Scan the records for "frames". Report each line that includes it.
Material provided Start Marker
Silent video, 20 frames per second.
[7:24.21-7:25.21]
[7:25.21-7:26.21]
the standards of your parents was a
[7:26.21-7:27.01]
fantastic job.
Material provided End Marker
Material provided Start Marker
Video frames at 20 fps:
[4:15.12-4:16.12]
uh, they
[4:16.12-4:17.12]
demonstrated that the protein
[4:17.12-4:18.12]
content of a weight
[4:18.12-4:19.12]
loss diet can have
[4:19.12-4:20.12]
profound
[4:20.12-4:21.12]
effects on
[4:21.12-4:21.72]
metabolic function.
Material provided End Marker
• _Your response_:
Silent video, 20 frames per second.
Video frames at 20 fps:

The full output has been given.